┏━━

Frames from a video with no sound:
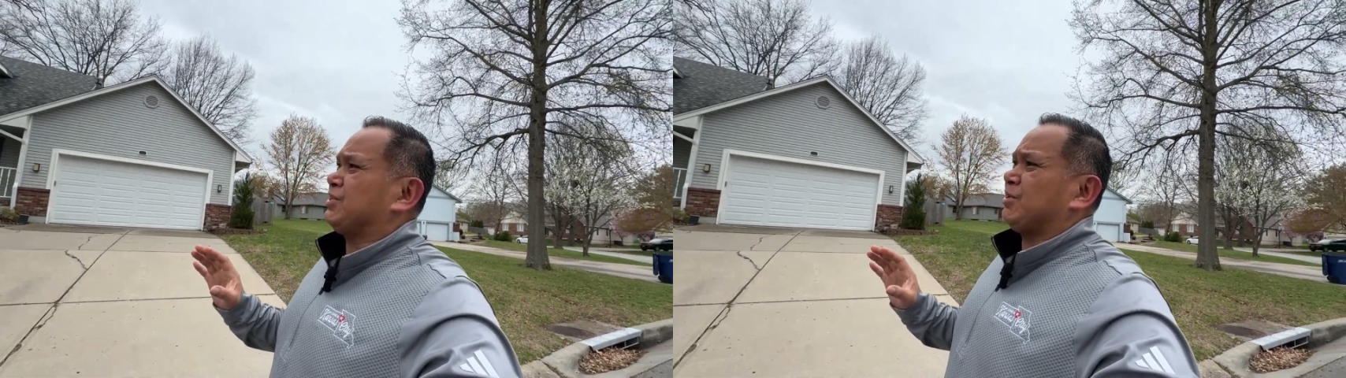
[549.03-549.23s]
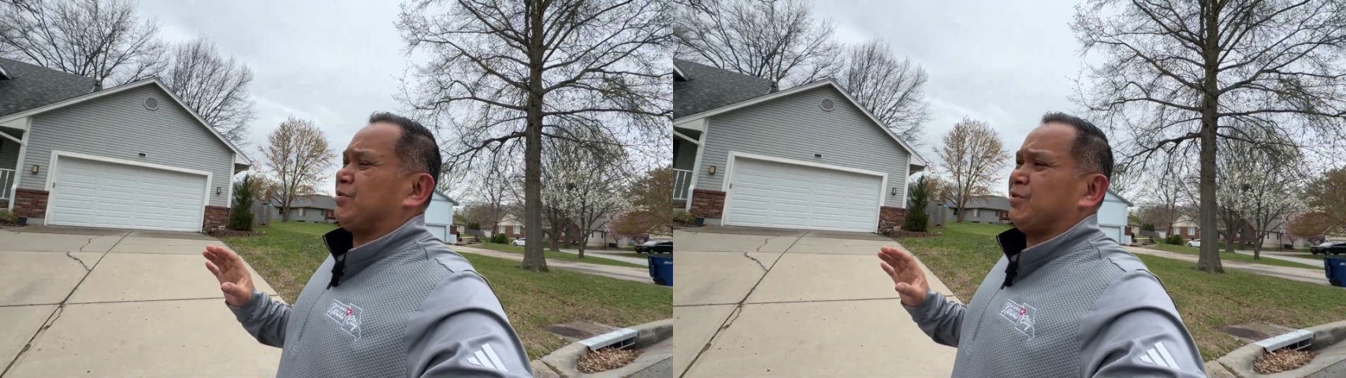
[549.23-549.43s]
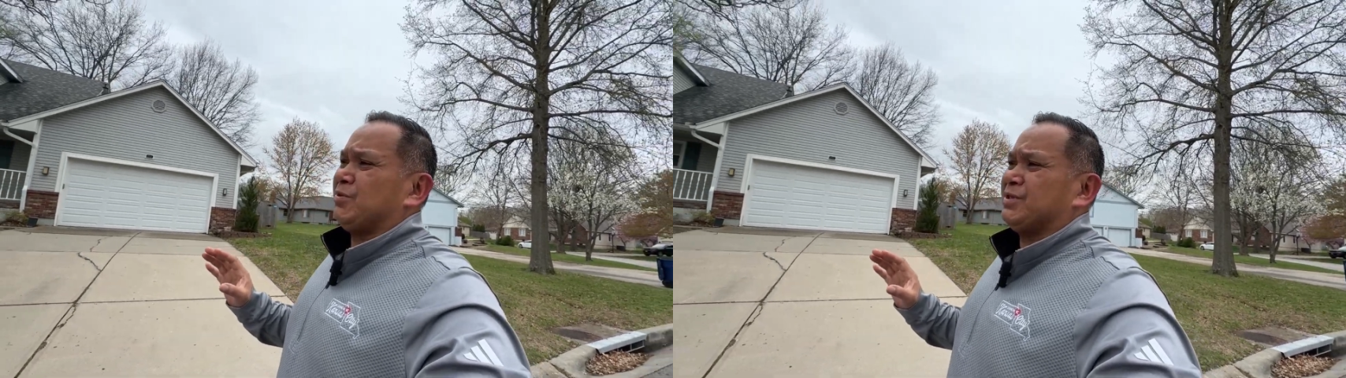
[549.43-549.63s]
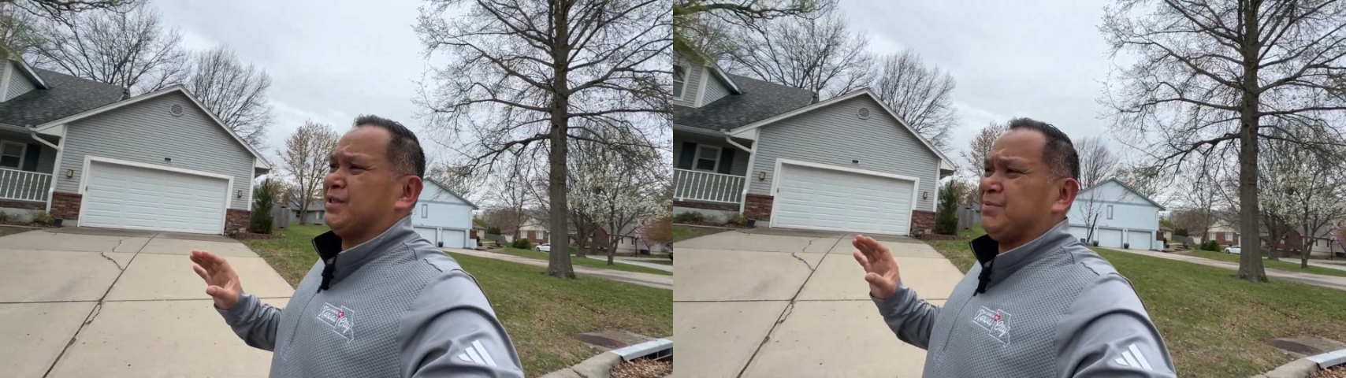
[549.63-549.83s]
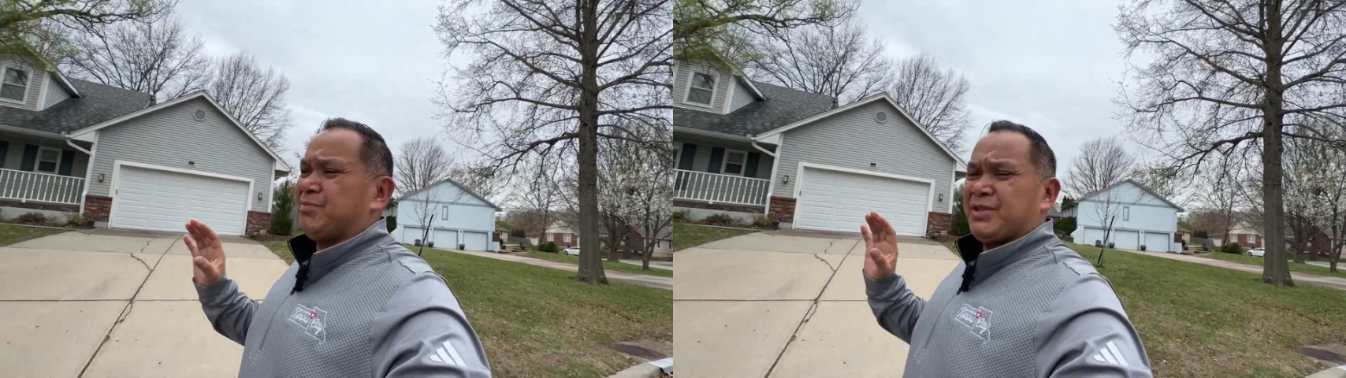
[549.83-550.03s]
to share with you is
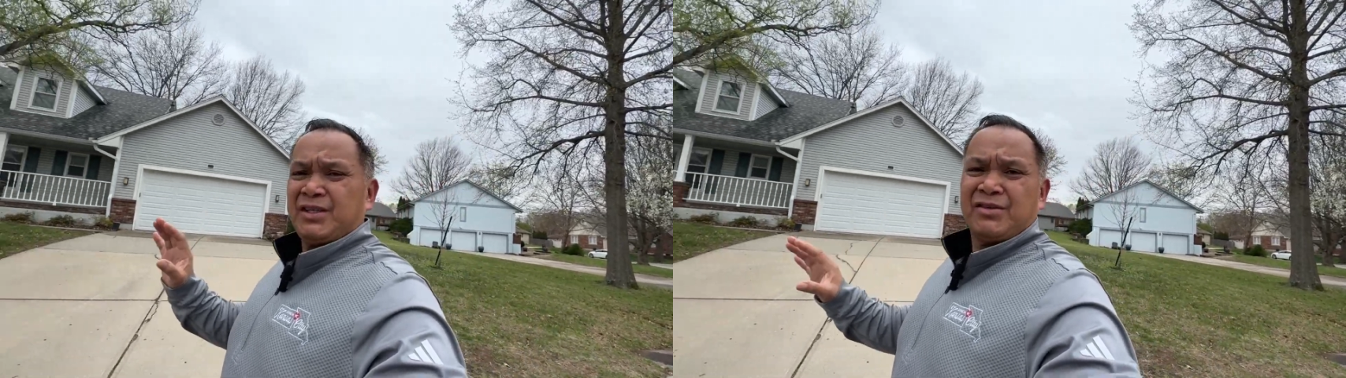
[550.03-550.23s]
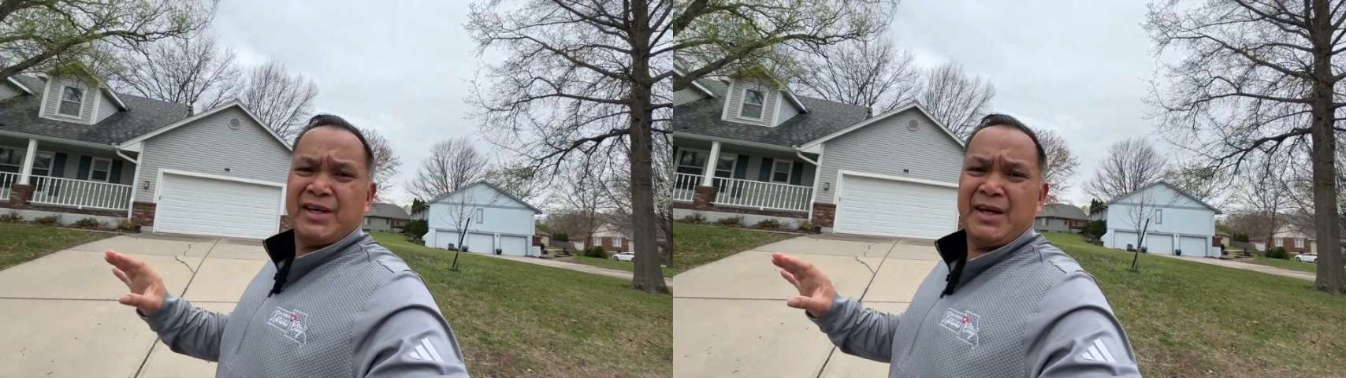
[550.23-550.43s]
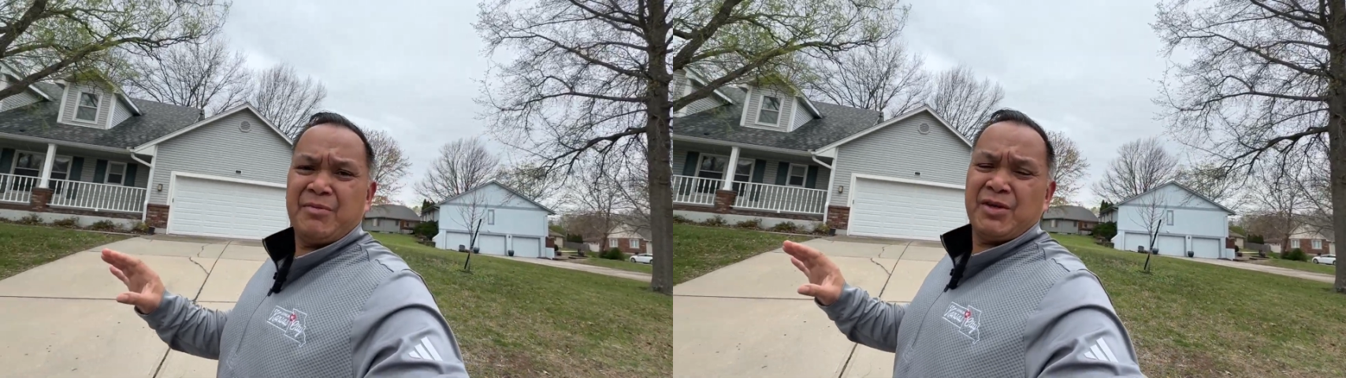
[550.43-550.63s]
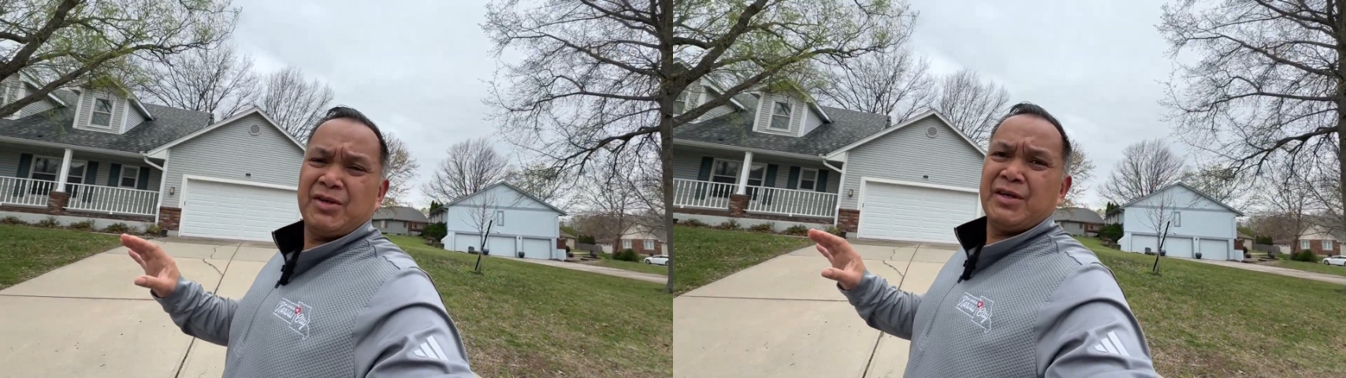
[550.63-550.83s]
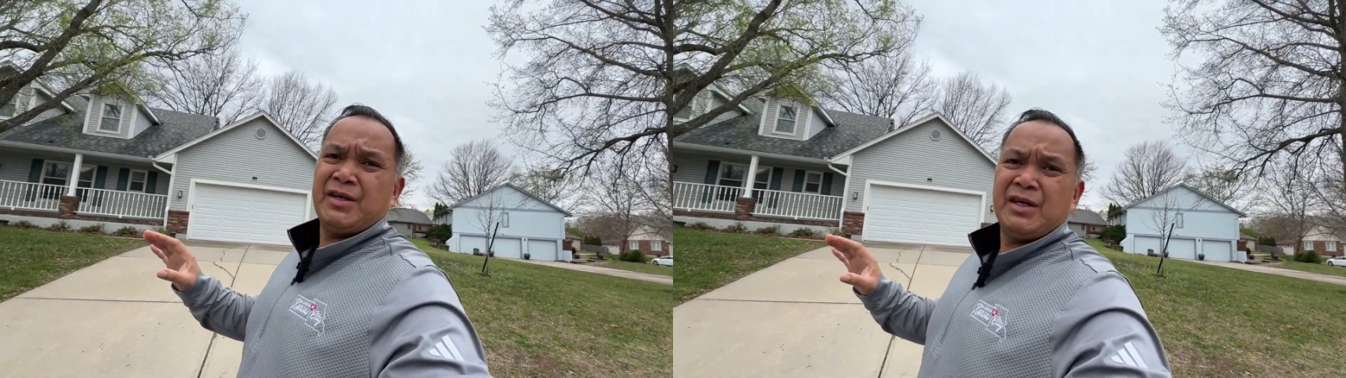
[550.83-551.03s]
this particular
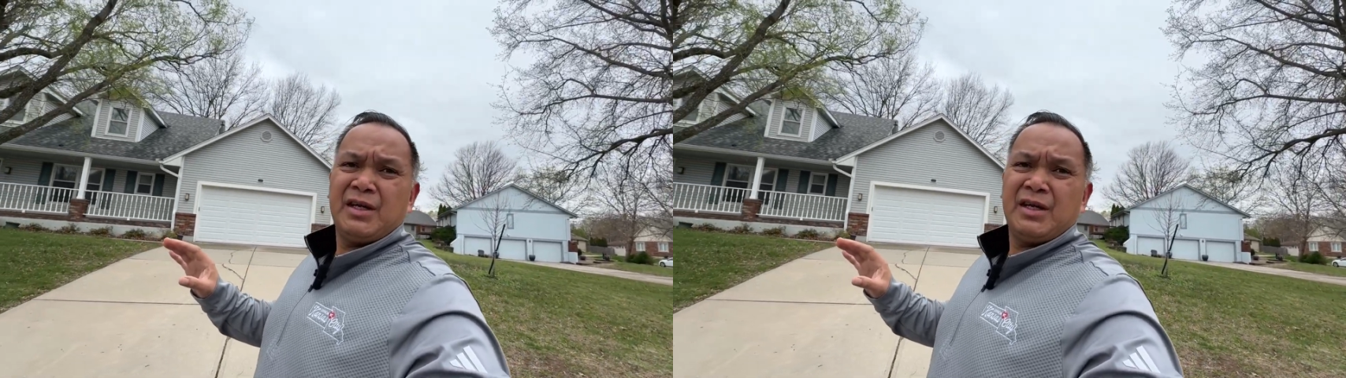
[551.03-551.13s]
neighborhood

┗━━

**Task**.
All of the entries above are to be written out exactly, with no pictures.

**Reply**.
Frames from a video with no sound:
[549.03-549.23s]
[549.23-549.43s]
[549.43-549.63s]
[549.63-549.83s]
[549.83-550.03s]
to share with you is
[550.03-550.23s]
[550.23-550.43s]
[550.43-550.63s]
[550.63-550.83s]
[550.83-551.03s]
this particular
[551.03-551.13s]
neighborhood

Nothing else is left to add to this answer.